Figures 1 and 3 are perspective views of core blocks, Figures 2 and 4 are perspective views of each core chip formed from each block by the conventional method, and Figures 5 A, B, and C are process diagrams of the present invention. , FIG. 6 is a block diagram of an electric furnace, and FIG. 7 is a perspective view of a magnetic head core according to the present invention. 10... core chip, 11... jig, 14...
Pressure plate.

Claims (1)

[Claims] 1. A step of primary polishing one surface of a core chip formed by joining a pair of sendust core halves, a step of bonding the primary polished surface of the core chip to a jig, and a step of bonding the core chip fixed to the jig. A step of secondary polishing the surface so that the total thickness of the core chip after processing becomes a predetermined thickness of 60 microns or less, and a step of decomposing the adhesive layer to the jig by heating the core chip under pressure.

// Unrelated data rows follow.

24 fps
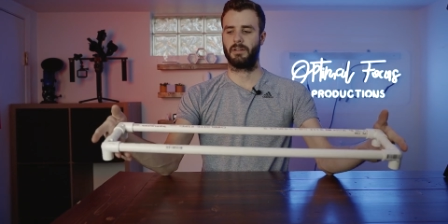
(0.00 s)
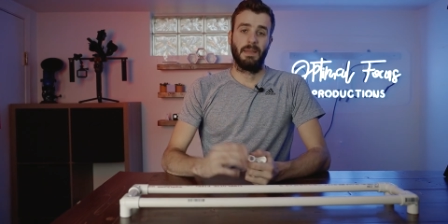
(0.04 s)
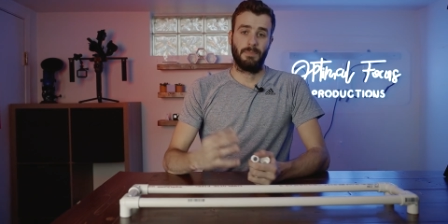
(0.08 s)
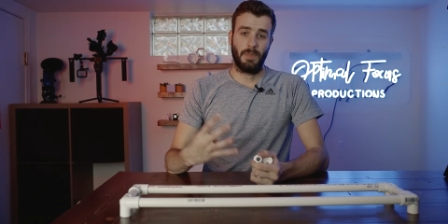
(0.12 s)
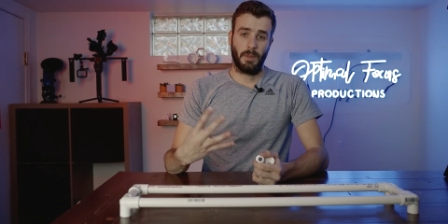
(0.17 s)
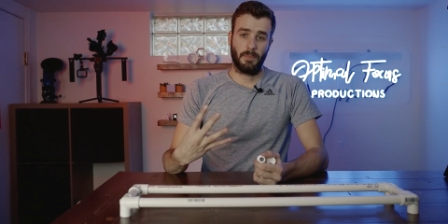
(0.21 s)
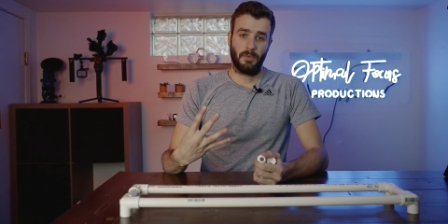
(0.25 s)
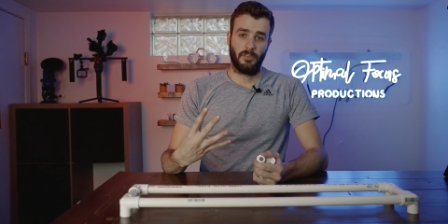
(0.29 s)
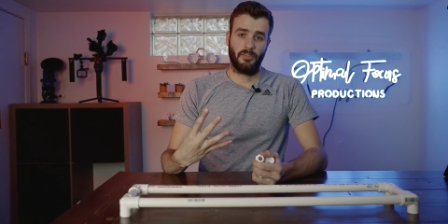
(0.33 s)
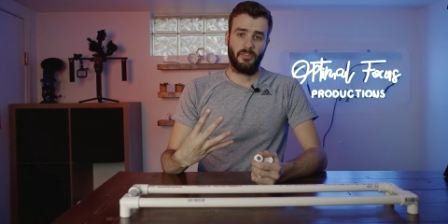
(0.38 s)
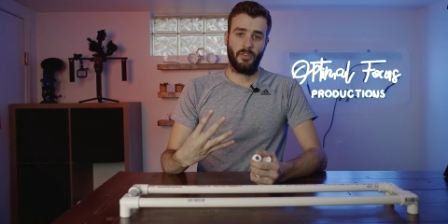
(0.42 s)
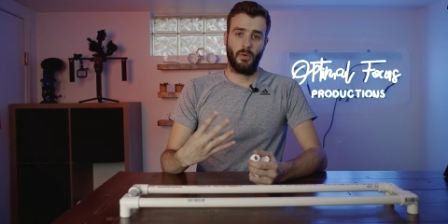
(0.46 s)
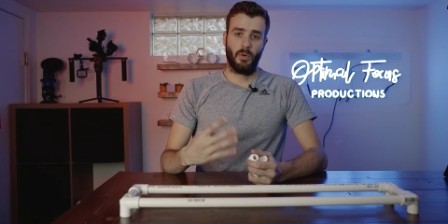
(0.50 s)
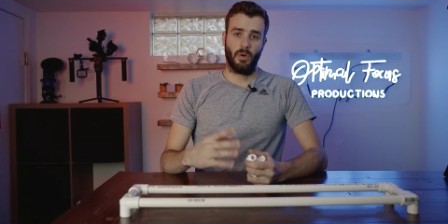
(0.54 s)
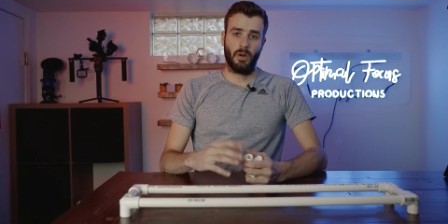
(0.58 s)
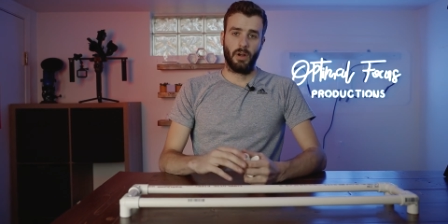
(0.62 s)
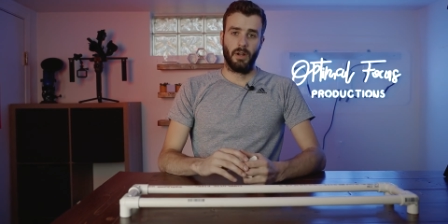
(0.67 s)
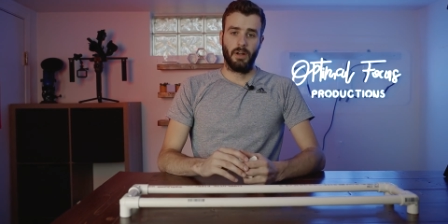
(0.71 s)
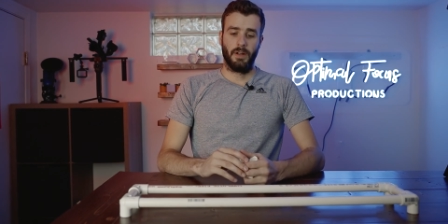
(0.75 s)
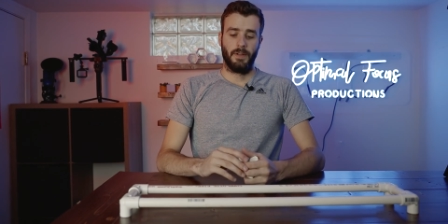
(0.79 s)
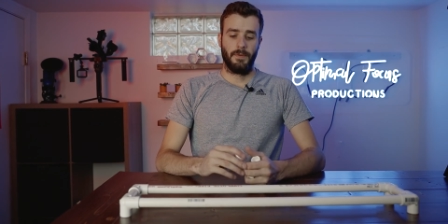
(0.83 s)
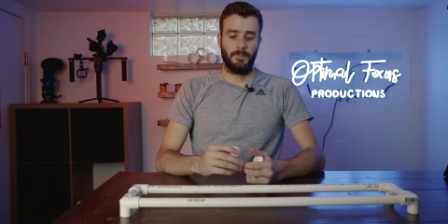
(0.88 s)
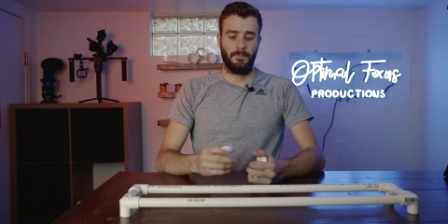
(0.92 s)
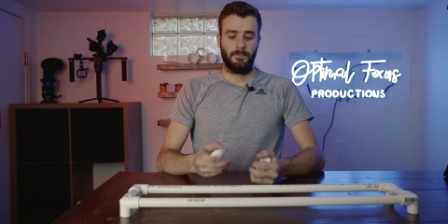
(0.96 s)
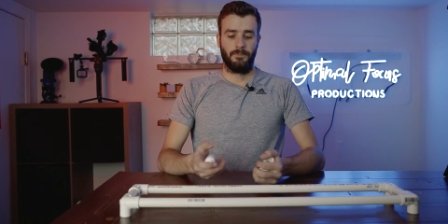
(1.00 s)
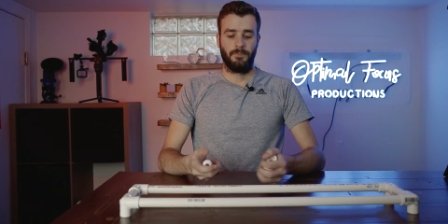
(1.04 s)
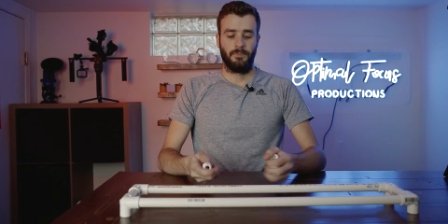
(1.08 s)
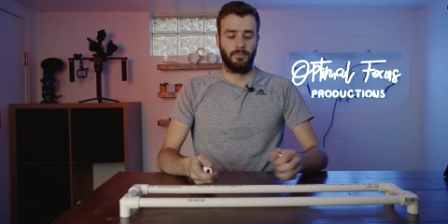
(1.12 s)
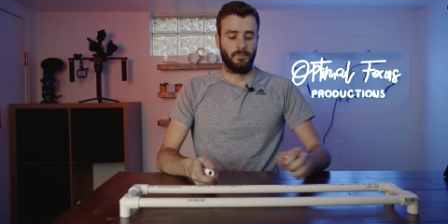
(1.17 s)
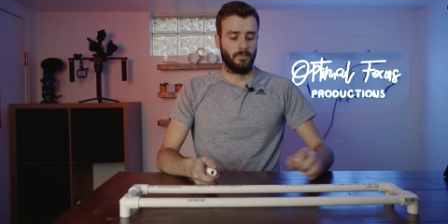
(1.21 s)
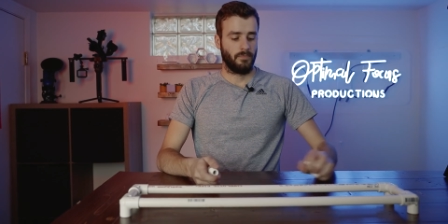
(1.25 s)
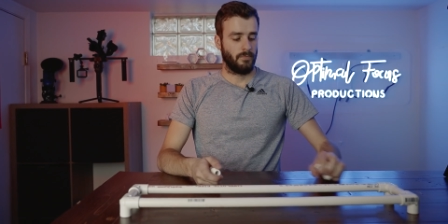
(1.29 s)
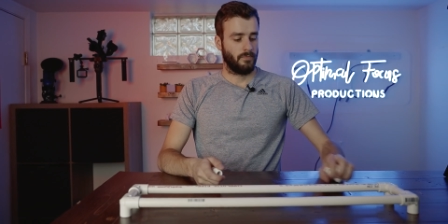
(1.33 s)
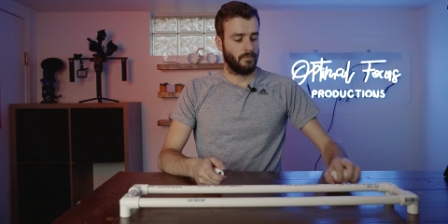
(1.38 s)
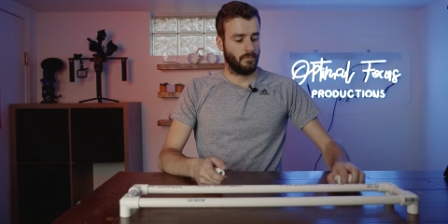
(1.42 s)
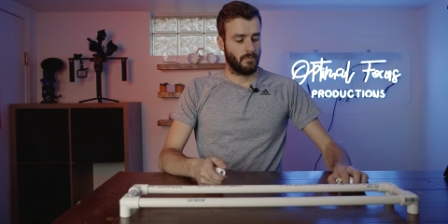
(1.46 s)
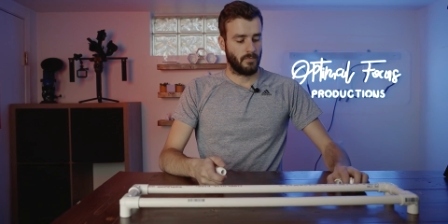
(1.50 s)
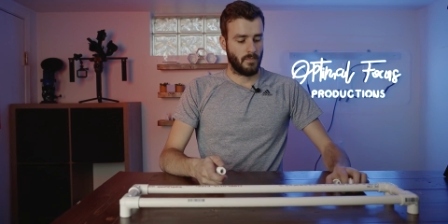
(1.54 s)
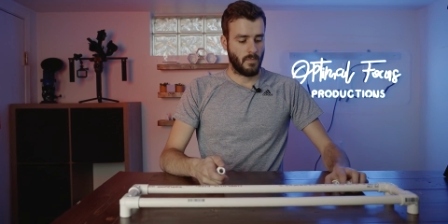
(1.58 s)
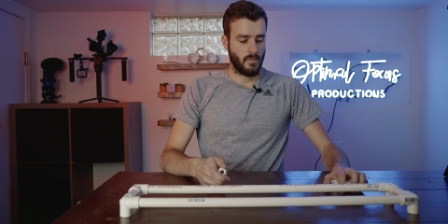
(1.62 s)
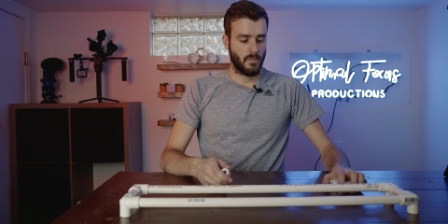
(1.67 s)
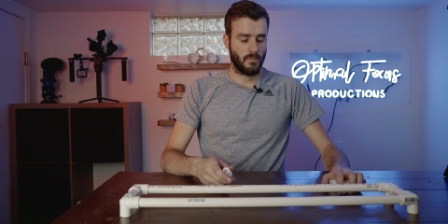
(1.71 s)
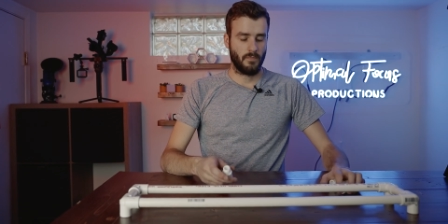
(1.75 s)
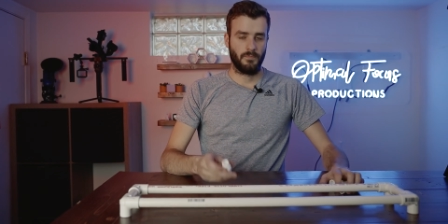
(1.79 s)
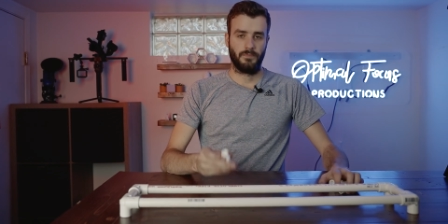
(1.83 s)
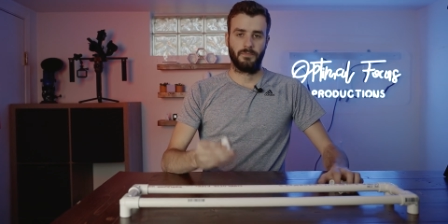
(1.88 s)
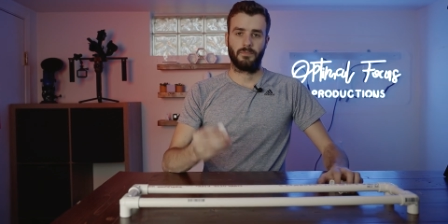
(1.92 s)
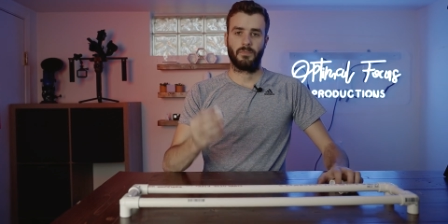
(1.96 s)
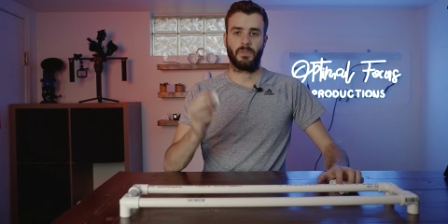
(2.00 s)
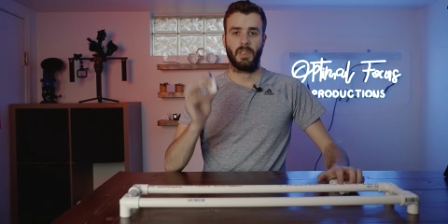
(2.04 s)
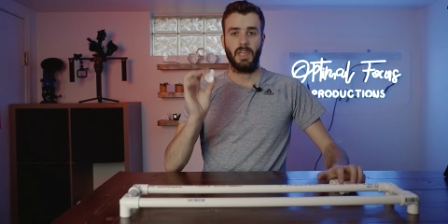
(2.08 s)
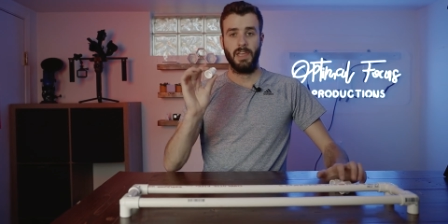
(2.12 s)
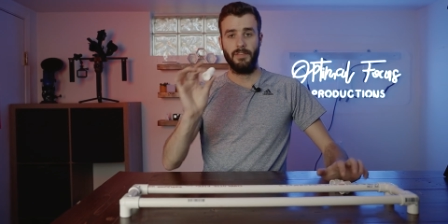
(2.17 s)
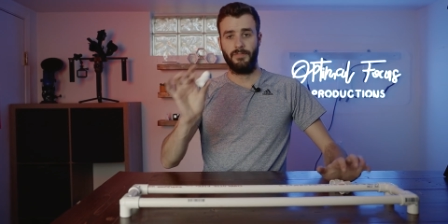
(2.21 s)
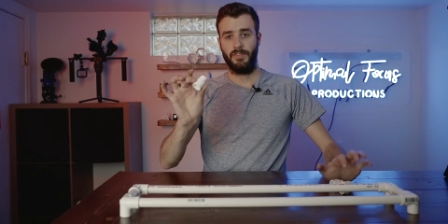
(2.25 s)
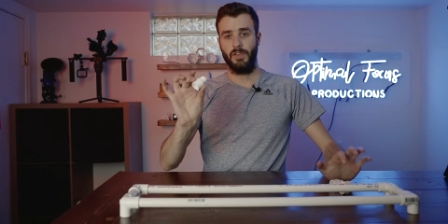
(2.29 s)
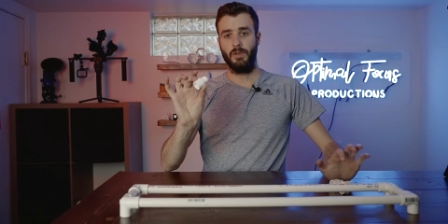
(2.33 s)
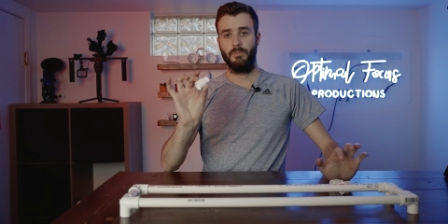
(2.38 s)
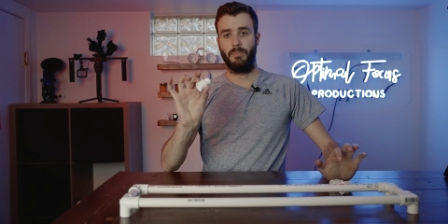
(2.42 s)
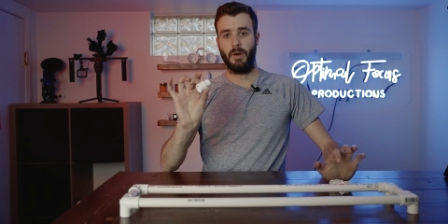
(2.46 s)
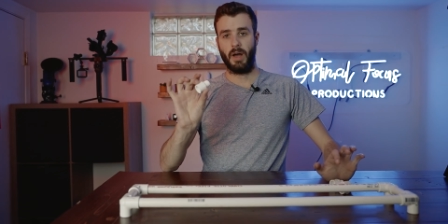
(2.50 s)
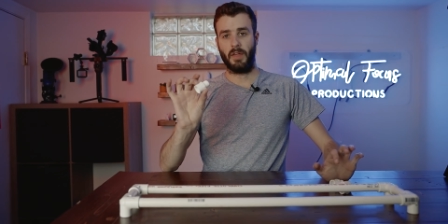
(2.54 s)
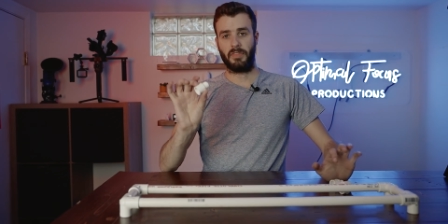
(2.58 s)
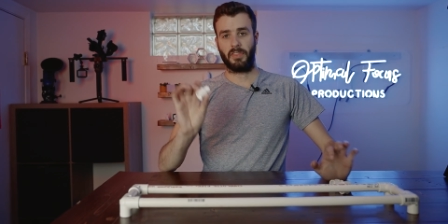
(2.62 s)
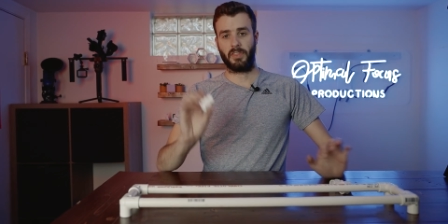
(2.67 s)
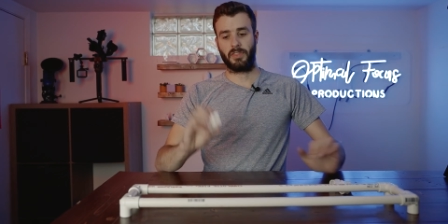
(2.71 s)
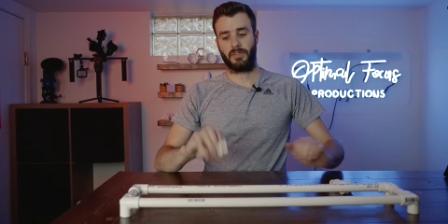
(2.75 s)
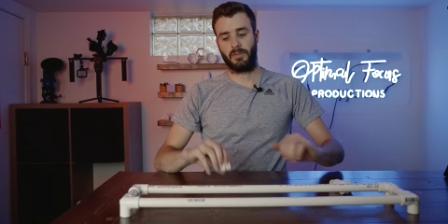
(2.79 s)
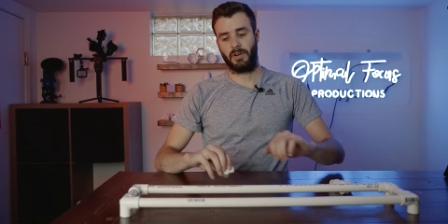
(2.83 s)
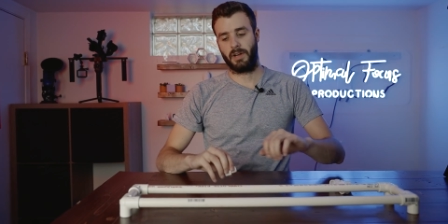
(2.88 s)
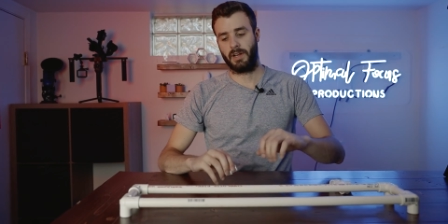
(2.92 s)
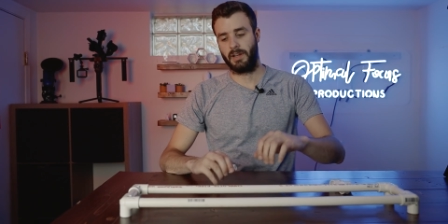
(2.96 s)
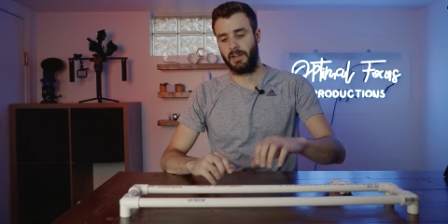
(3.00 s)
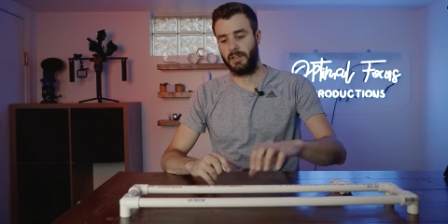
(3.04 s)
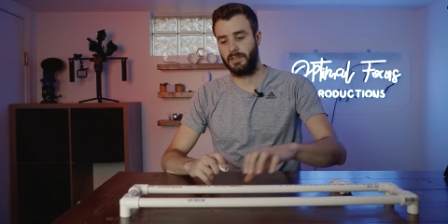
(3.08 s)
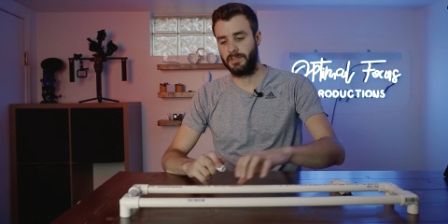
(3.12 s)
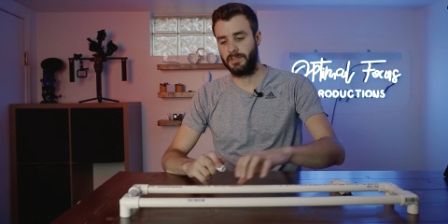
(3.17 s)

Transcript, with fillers: Step number four, if you bought the threaded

A method of manufacturing a magnetic head comprising: 2. The first polishing is completed when the total thickness of the core chip is 60 microns or more.
A method for manufacturing a magnetic head as described in Section 1. 3. The method for manufacturing a magnetic head according to claim 1 or 2, wherein the jig is a quartz plate. 4. The method for manufacturing a magnetic head according to claim 3, wherein the temperature condition is 500° C. or higher, which has an annealing effect on the sendust material.